Recorded data:
[Start of Attachment]

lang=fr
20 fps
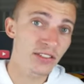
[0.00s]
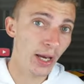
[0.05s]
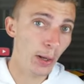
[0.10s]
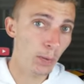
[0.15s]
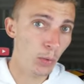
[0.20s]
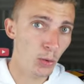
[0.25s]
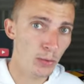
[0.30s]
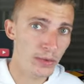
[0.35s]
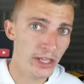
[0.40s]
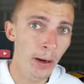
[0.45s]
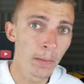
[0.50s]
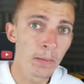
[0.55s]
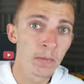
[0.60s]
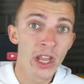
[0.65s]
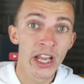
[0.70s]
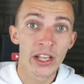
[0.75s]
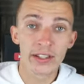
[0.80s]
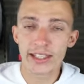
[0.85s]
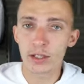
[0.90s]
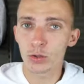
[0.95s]
vraiment bien.
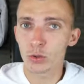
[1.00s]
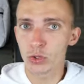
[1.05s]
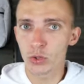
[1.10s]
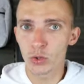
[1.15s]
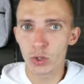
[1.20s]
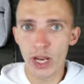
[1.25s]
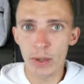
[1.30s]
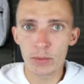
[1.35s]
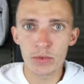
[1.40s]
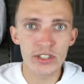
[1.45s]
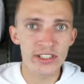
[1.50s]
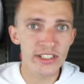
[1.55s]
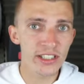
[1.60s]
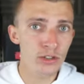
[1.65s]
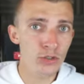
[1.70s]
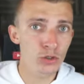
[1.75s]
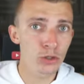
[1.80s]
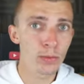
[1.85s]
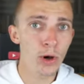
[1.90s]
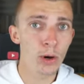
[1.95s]
Tu écoutes de la
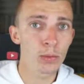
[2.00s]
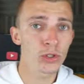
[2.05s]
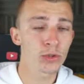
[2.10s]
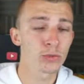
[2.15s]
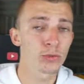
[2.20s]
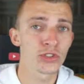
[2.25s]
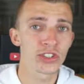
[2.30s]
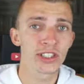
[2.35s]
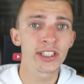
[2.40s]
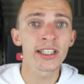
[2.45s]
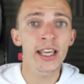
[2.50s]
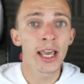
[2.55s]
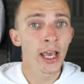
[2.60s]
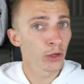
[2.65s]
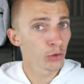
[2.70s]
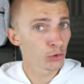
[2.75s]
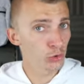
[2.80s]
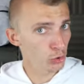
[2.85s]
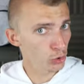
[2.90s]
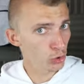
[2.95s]
musique, tu le mets en mode musique,
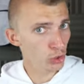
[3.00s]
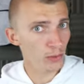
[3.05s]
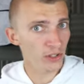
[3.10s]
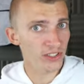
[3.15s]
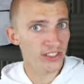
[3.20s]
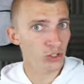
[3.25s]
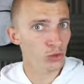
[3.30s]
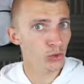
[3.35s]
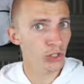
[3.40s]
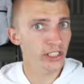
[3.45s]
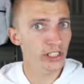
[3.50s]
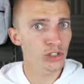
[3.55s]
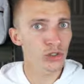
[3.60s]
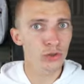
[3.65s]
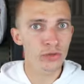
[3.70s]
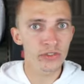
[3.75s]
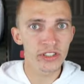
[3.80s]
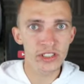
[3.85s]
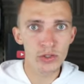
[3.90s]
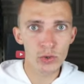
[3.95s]
tu commences à jouer à des
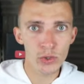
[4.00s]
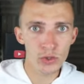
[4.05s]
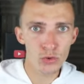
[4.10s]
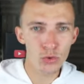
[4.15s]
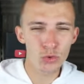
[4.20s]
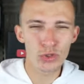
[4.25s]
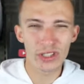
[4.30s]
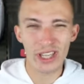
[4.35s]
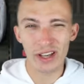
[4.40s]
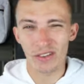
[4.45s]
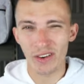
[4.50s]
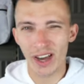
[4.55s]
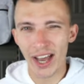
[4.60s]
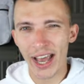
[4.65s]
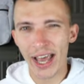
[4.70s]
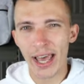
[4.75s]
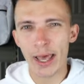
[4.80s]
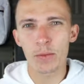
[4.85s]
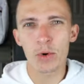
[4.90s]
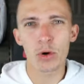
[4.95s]
jeux vidéo et tout, tu as
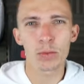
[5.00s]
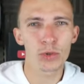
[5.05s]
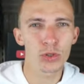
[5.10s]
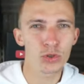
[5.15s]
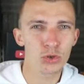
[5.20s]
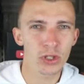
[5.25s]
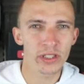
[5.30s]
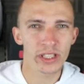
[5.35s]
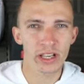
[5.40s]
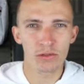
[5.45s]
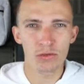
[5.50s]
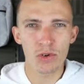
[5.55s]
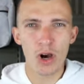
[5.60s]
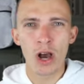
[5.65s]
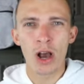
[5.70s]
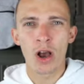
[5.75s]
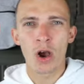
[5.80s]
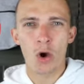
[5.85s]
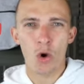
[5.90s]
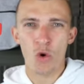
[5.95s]
vraiment besoin
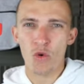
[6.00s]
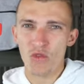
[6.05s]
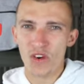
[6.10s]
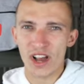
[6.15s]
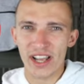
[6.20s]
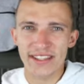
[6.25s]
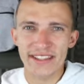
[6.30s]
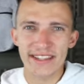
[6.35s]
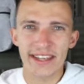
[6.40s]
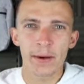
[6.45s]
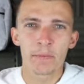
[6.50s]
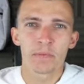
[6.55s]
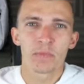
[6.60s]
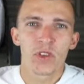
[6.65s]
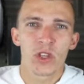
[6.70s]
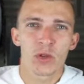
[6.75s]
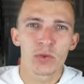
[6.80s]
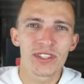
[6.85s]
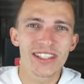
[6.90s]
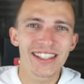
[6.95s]
d'avoir on va dire
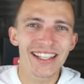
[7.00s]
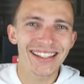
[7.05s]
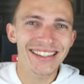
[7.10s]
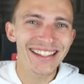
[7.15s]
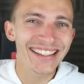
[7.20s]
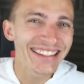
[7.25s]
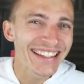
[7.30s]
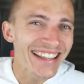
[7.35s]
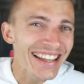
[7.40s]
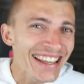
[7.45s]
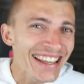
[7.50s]
une certaine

[End of Attachment]

Task to complete:
Write the entries above out again exactly, but not the pictures.

Written answer:
lang=fr
20 fps
[0.00s]
[0.05s]
[0.10s]
[0.15s]
[0.20s]
[0.25s]
[0.30s]
[0.35s]
[0.40s]
[0.45s]
[0.50s]
[0.55s]
[0.60s]
[0.65s]
[0.70s]
[0.75s]
[0.80s]
[0.85s]
[0.90s]
[0.95s]
vraiment bien.
[1.00s]
[1.05s]
[1.10s]
[1.15s]
[1.20s]
[1.25s]
[1.30s]
[1.35s]
[1.40s]
[1.45s]
[1.50s]
[1.55s]
[1.60s]
[1.65s]
[1.70s]
[1.75s]
[1.80s]
[1.85s]
[1.90s]
[1.95s]
Tu écoutes de la
[2.00s]
[2.05s]
[2.10s]
[2.15s]
[2.20s]
[2.25s]
[2.30s]
[2.35s]
[2.40s]
[2.45s]
[2.50s]
[2.55s]
[2.60s]
[2.65s]
[2.70s]
[2.75s]
[2.80s]
[2.85s]
[2.90s]
[2.95s]
musique, tu le mets en mode musique,
[3.00s]
[3.05s]
[3.10s]
[3.15s]
[3.20s]
[3.25s]
[3.30s]
[3.35s]
[3.40s]
[3.45s]
[3.50s]
[3.55s]
[3.60s]
[3.65s]
[3.70s]
[3.75s]
[3.80s]
[3.85s]
[3.90s]
[3.95s]
tu commences à jouer à des
[4.00s]
[4.05s]
[4.10s]
[4.15s]
[4.20s]
[4.25s]
[4.30s]
[4.35s]
[4.40s]
[4.45s]
[4.50s]
[4.55s]
[4.60s]
[4.65s]
[4.70s]
[4.75s]
[4.80s]
[4.85s]
[4.90s]
[4.95s]
jeux vidéo et tout, tu as
[5.00s]
[5.05s]
[5.10s]
[5.15s]
[5.20s]
[5.25s]
[5.30s]
[5.35s]
[5.40s]
[5.45s]
[5.50s]
[5.55s]
[5.60s]
[5.65s]
[5.70s]
[5.75s]
[5.80s]
[5.85s]
[5.90s]
[5.95s]
vraiment besoin
[6.00s]
[6.05s]
[6.10s]
[6.15s]
[6.20s]
[6.25s]
[6.30s]
[6.35s]
[6.40s]
[6.45s]
[6.50s]
[6.55s]
[6.60s]
[6.65s]
[6.70s]
[6.75s]
[6.80s]
[6.85s]
[6.90s]
[6.95s]
d'avoir on va dire
[7.00s]
[7.05s]
[7.10s]
[7.15s]
[7.20s]
[7.25s]
[7.30s]
[7.35s]
[7.40s]
[7.45s]
[7.50s]
une certaine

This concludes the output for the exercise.